Copy exactly the lines of the records below, starting at the line that contains "[00:08:10.72 to 00:08:11.72]" and continuing through the last line, both included; omit any pictures.
Content starts
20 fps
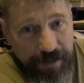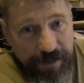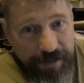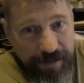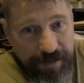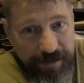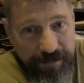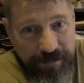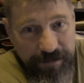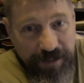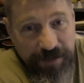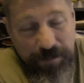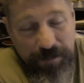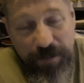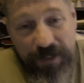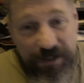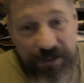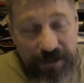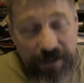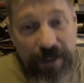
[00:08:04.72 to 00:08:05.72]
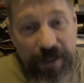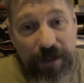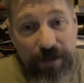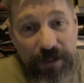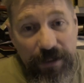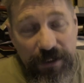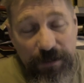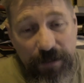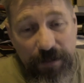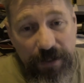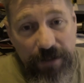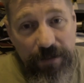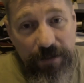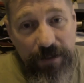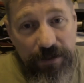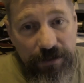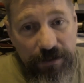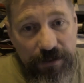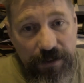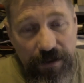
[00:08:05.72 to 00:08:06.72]
That's based on our
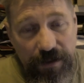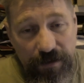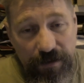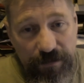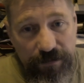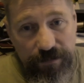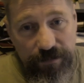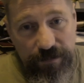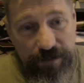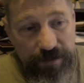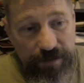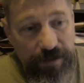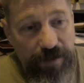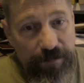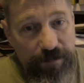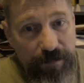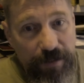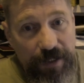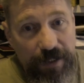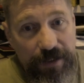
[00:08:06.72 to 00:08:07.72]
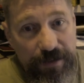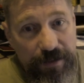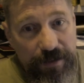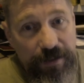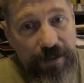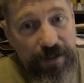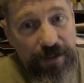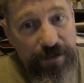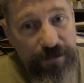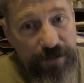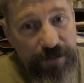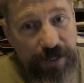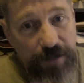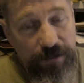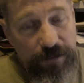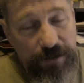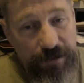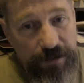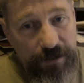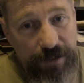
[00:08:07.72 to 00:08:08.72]
experience of, I've made nearly
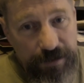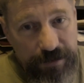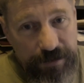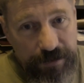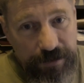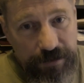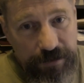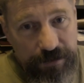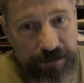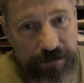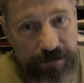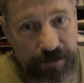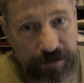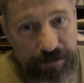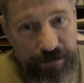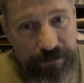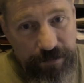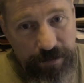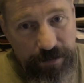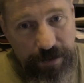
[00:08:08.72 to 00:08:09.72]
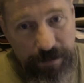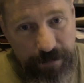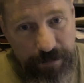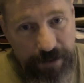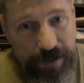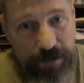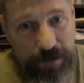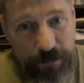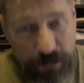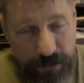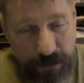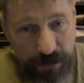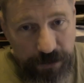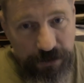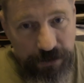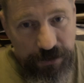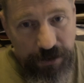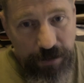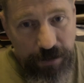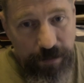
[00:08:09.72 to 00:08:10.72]
1,000 guitars in my own
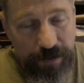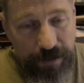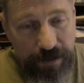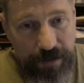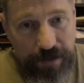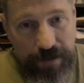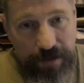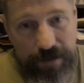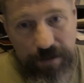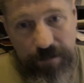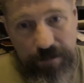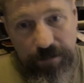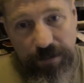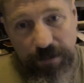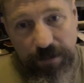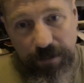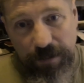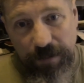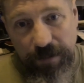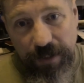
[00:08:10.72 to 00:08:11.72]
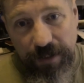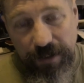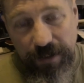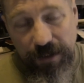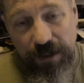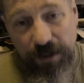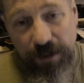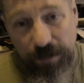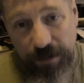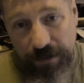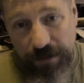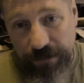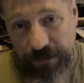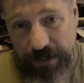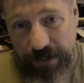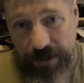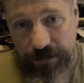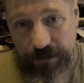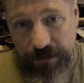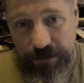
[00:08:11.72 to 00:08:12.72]
workshop, probably made a couple of
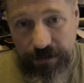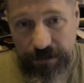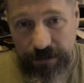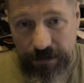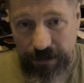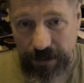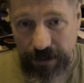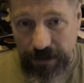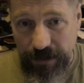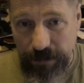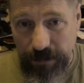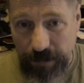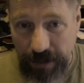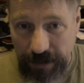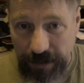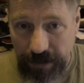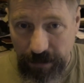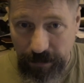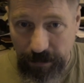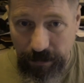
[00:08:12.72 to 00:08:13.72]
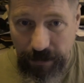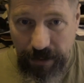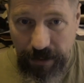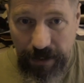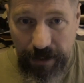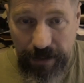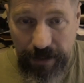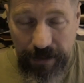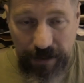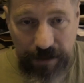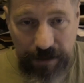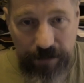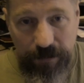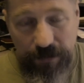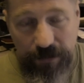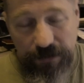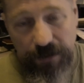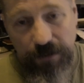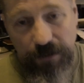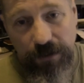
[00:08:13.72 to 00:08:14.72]
thousand in the make and play. We
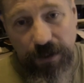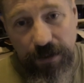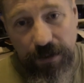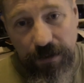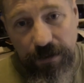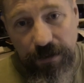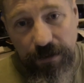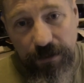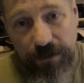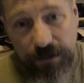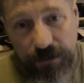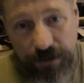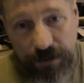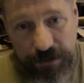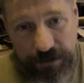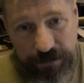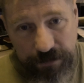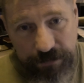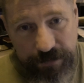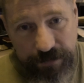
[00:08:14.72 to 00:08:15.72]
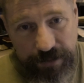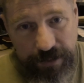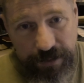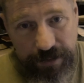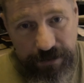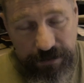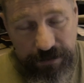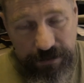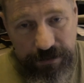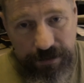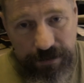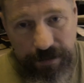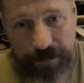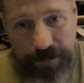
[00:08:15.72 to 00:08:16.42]
sold hundreds of kits.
Content ends
**Answer for this exercise**
[00:08:10.72 to 00:08:11.72]
[00:08:11.72 to 00:08:12.72]
workshop, probably made a couple of
[00:08:12.72 to 00:08:13.72]
[00:08:13.72 to 00:08:14.72]
thousand in the make and play. We
[00:08:14.72 to 00:08:15.72]
[00:08:15.72 to 00:08:16.42]
sold hundreds of kits.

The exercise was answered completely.